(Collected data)

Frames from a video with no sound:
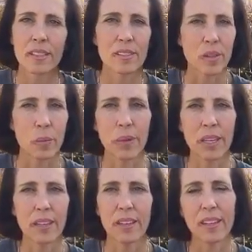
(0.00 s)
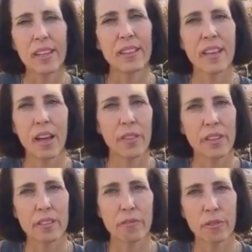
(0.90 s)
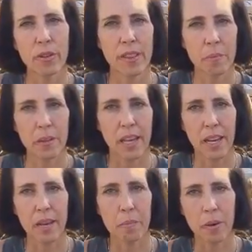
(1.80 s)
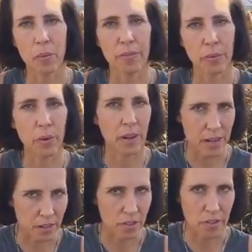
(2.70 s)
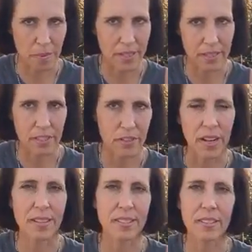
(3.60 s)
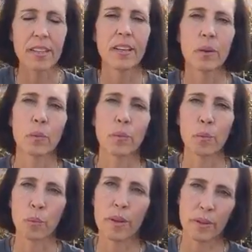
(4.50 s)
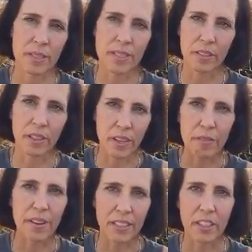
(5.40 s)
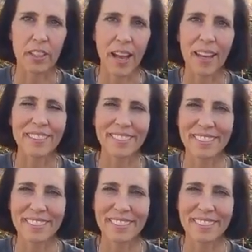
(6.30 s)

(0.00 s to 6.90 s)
So we can eat the healthiest food on the planet, but if we're under tremendous stress, it's still going to affect our gut.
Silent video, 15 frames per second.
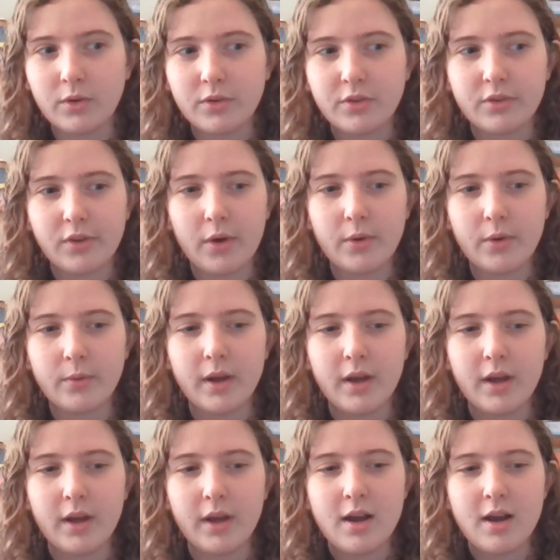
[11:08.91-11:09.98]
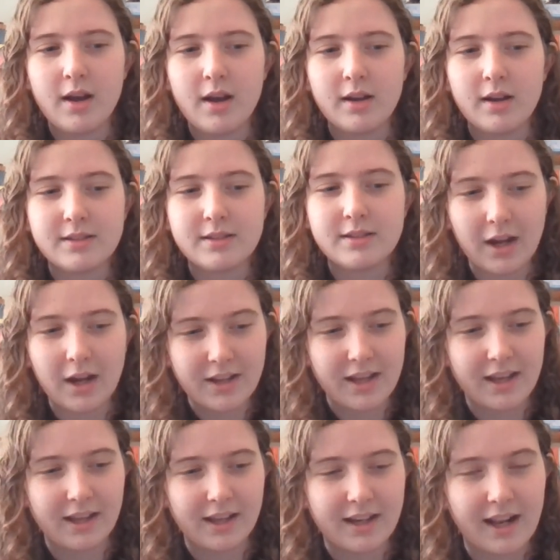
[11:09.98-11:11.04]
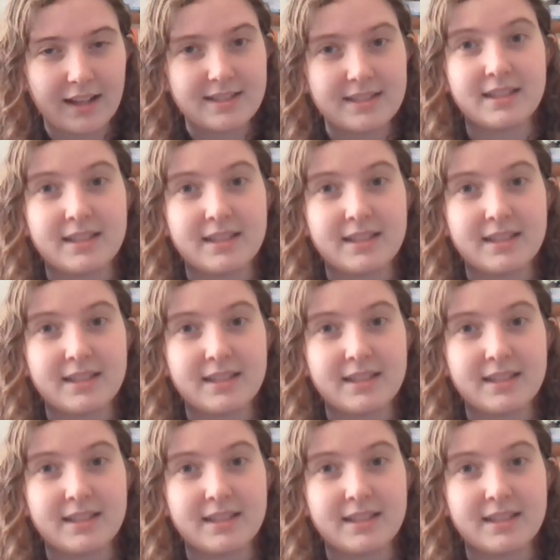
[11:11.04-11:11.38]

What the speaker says: So studying analysis,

ASSIGNMENT -
Repeat each line of the records exactly. Do not include the pictures.

SOLUTION -
Frames from a video with no sound:
(0.00 s)
(0.90 s)
(1.80 s)
(2.70 s)
(3.60 s)
(4.50 s)
(5.40 s)
(6.30 s)

(0.00 s to 6.90 s)
So we can eat the healthiest food on the planet, but if we're under tremendous stress, it's still going to affect our gut.
Silent video, 15 frames per second.
[11:08.91-11:09.98]
[11:09.98-11:11.04]
[11:11.04-11:11.38]

What the speaker says: So studying analysis,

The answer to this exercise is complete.